Recorded data:
================

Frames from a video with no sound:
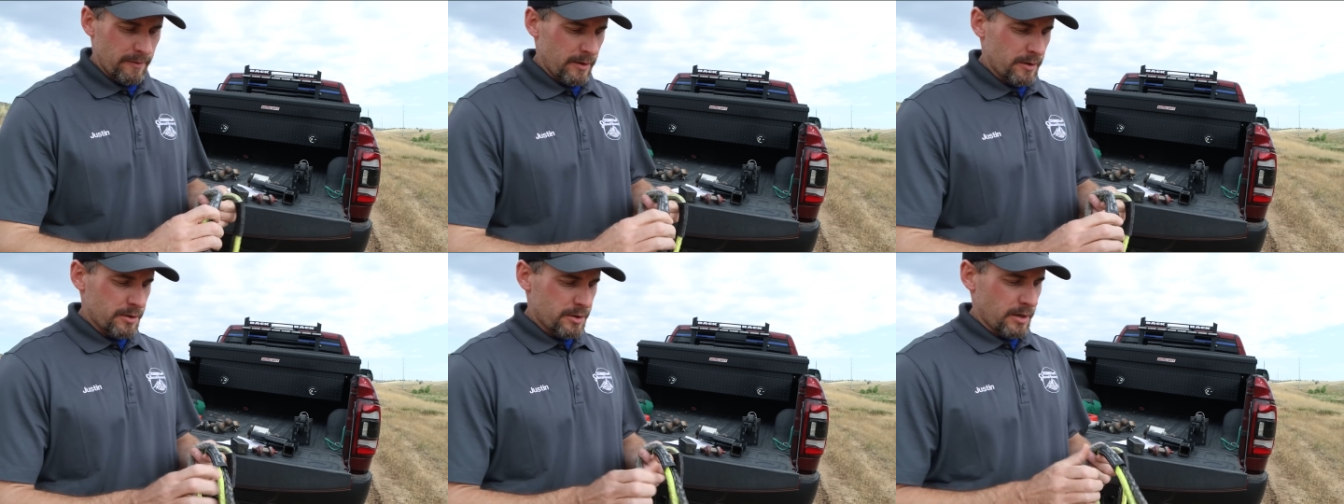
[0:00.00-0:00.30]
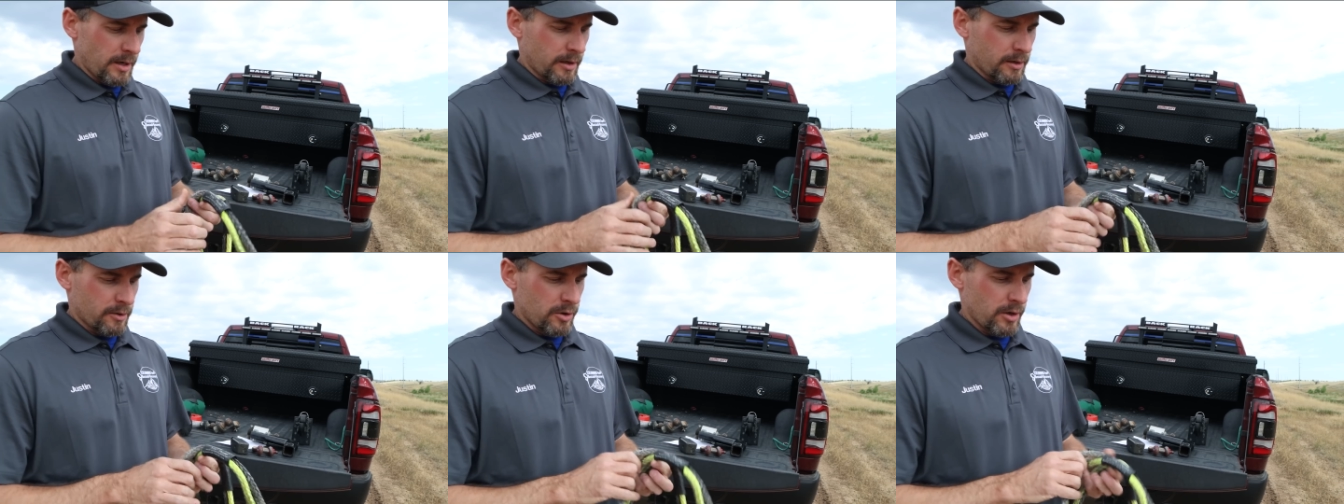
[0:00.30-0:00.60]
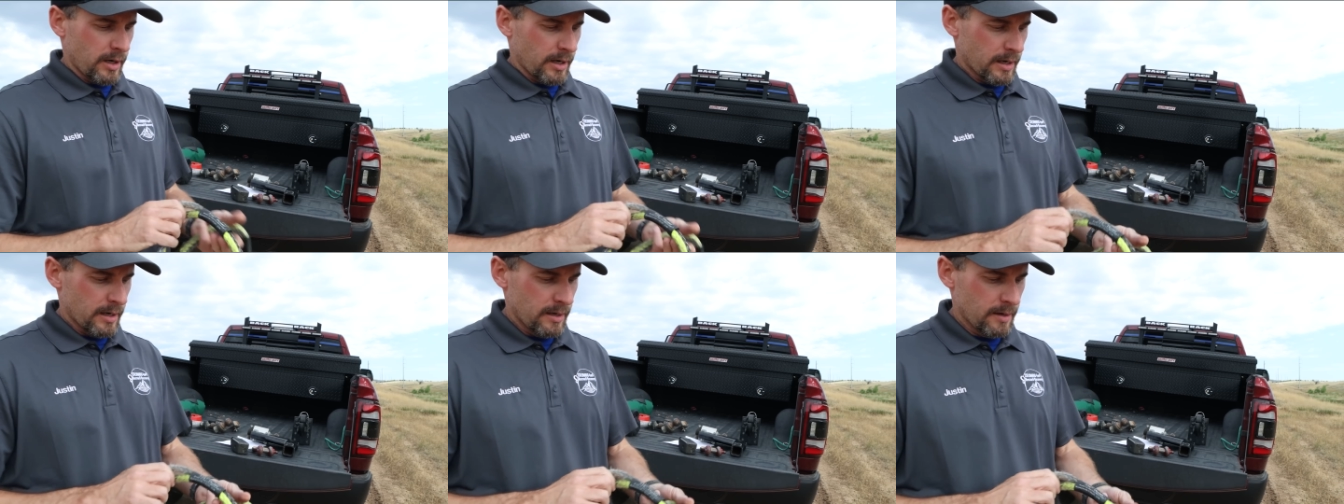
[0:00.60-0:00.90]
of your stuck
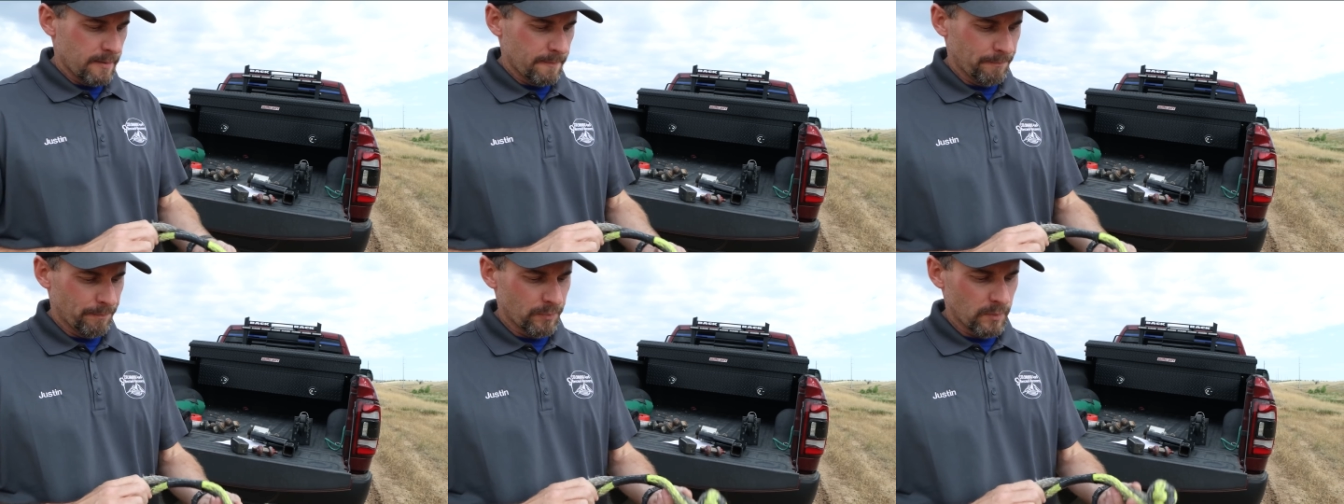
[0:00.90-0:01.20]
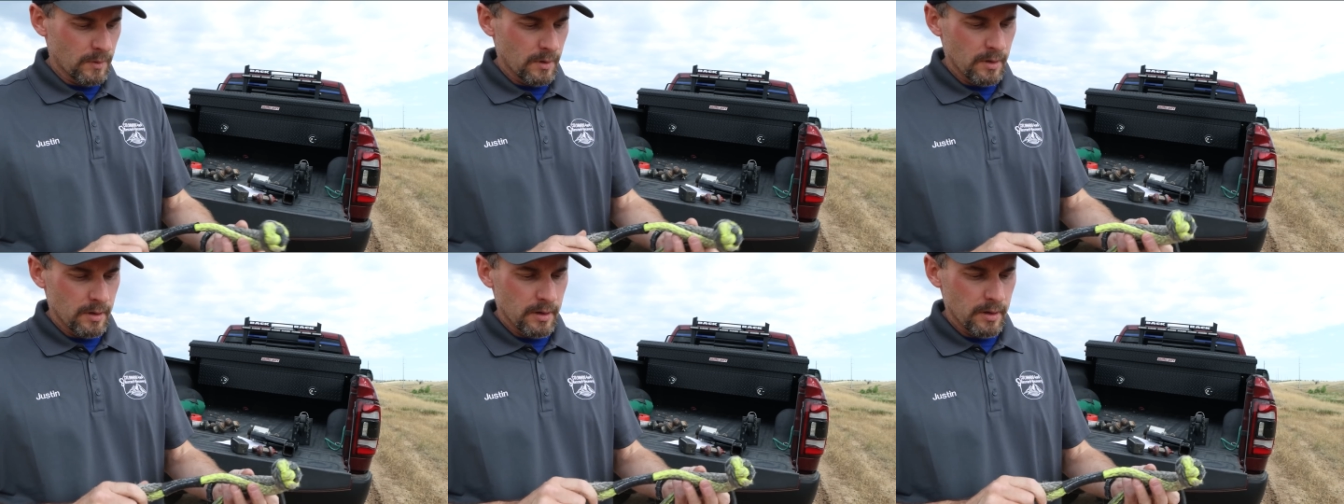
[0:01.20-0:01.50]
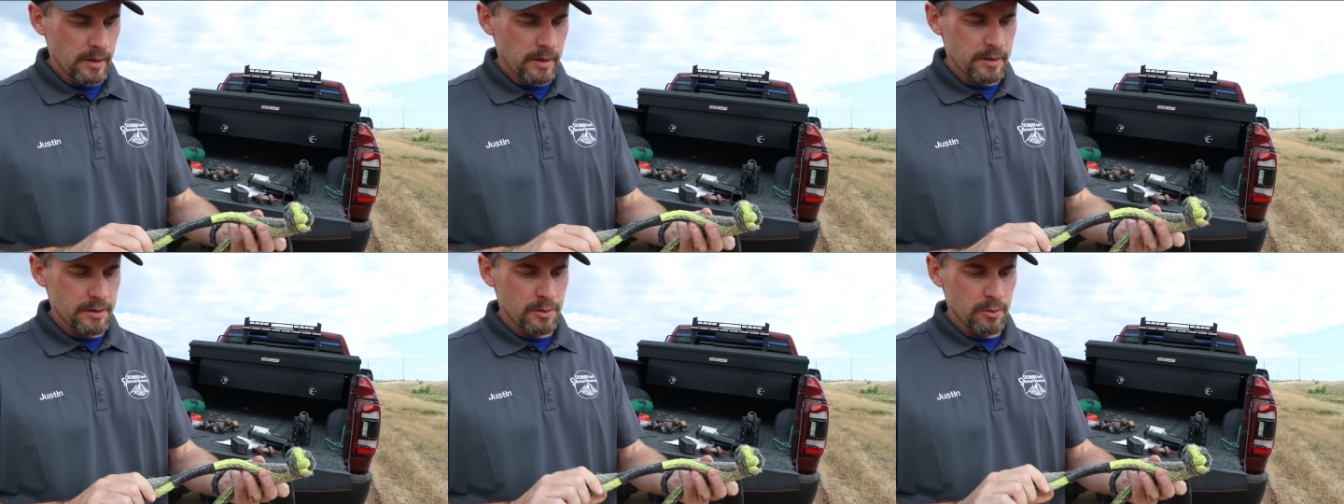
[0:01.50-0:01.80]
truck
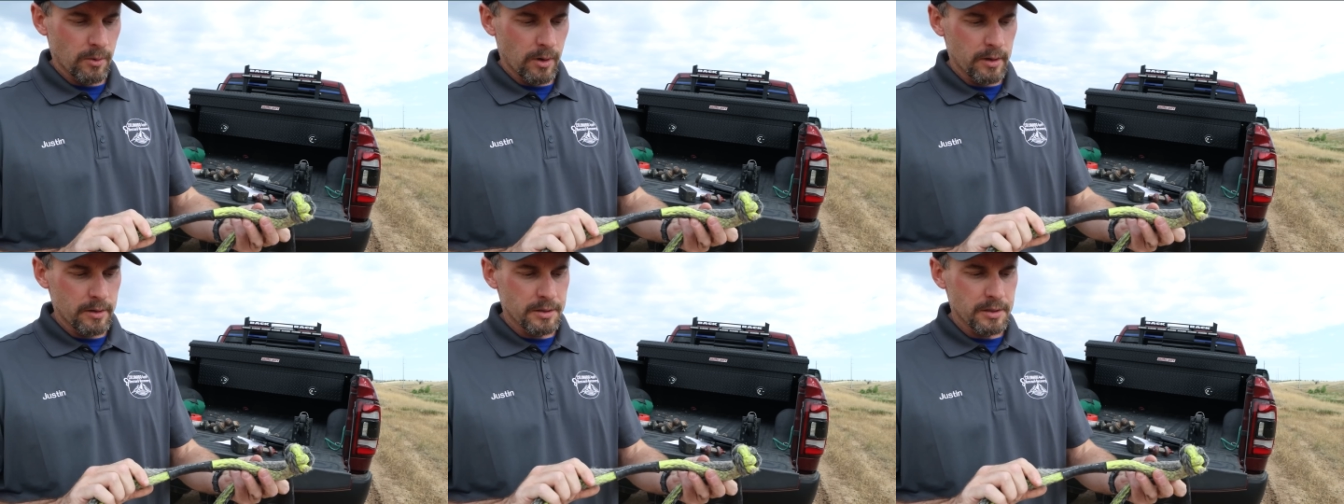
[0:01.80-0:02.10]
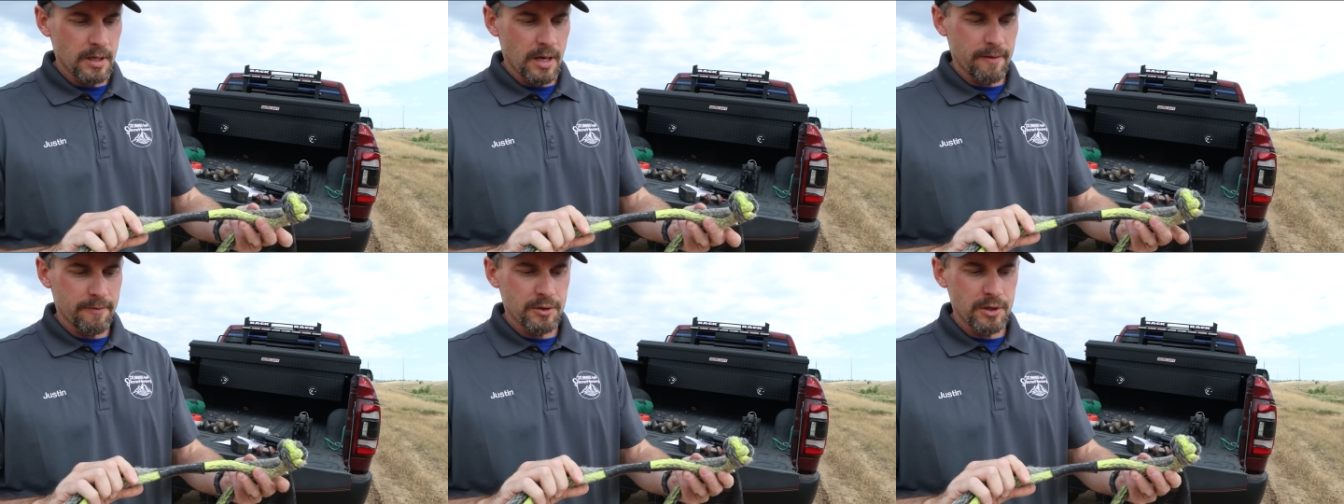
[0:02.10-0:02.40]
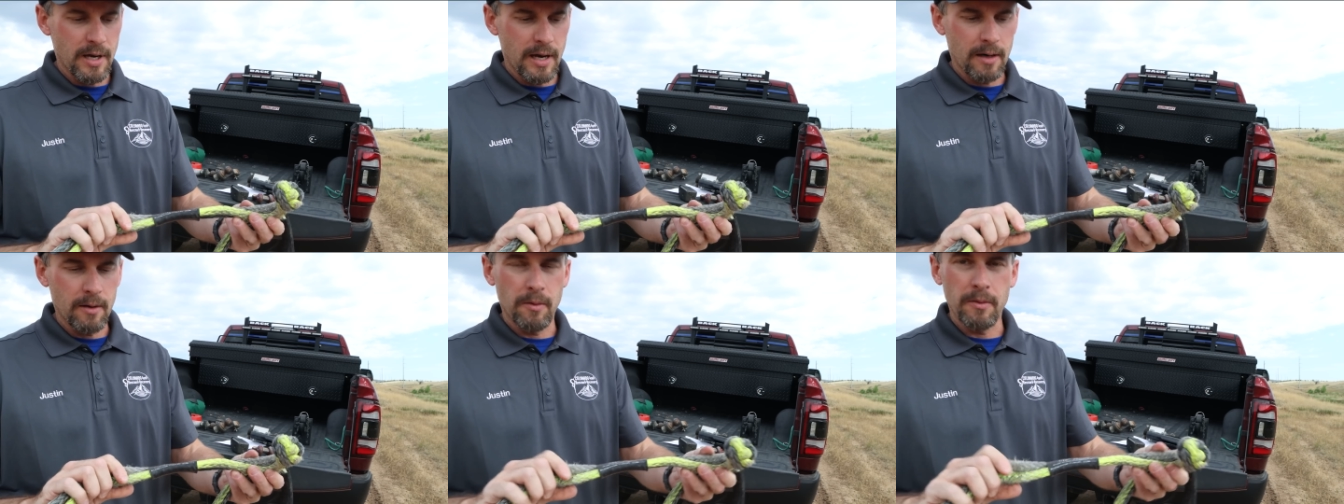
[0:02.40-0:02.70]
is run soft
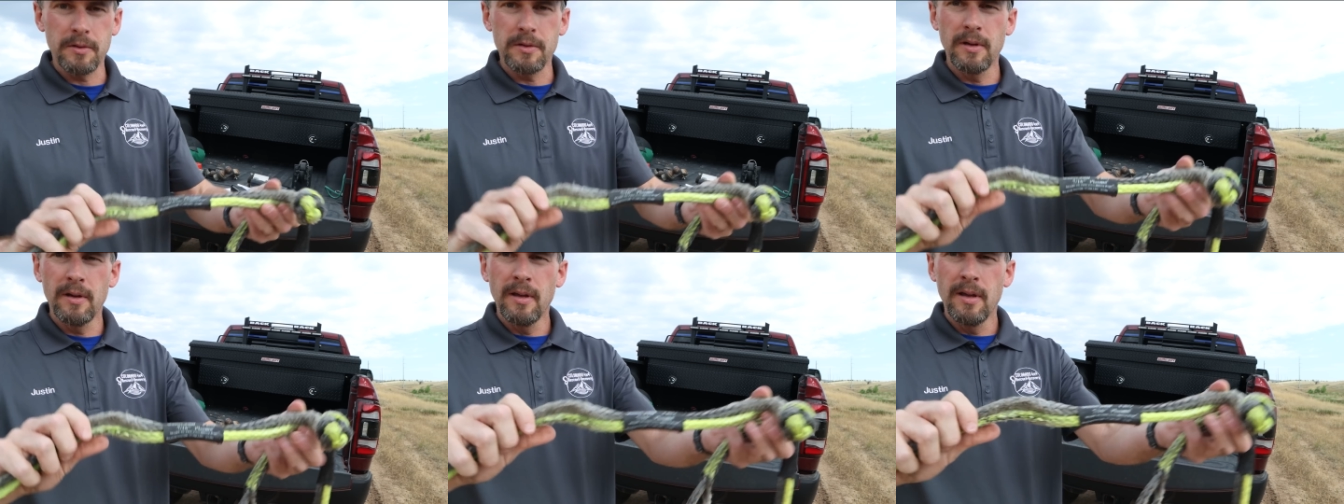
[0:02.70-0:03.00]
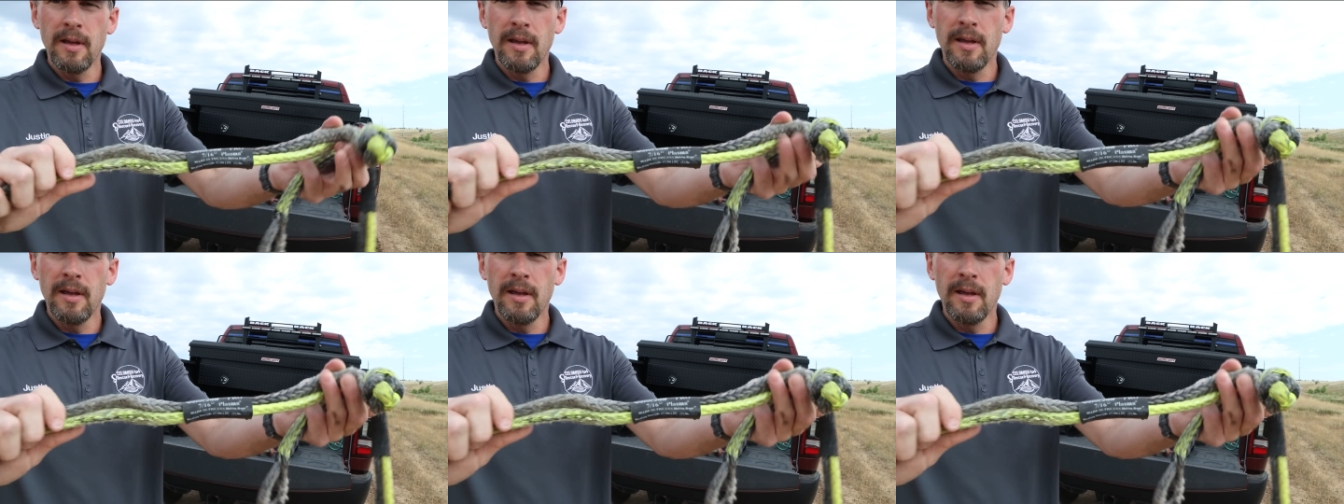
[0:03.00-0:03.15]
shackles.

================

The entries are to be restated word for word, with pictures omitted.

Frames from a video with no sound:
[0:00.00-0:00.30]
[0:00.30-0:00.60]
[0:00.60-0:00.90]
of your stuck
[0:00.90-0:01.20]
[0:01.20-0:01.50]
[0:01.50-0:01.80]
truck
[0:01.80-0:02.10]
[0:02.10-0:02.40]
[0:02.40-0:02.70]
is run soft
[0:02.70-0:03.00]
[0:03.00-0:03.15]
shackles.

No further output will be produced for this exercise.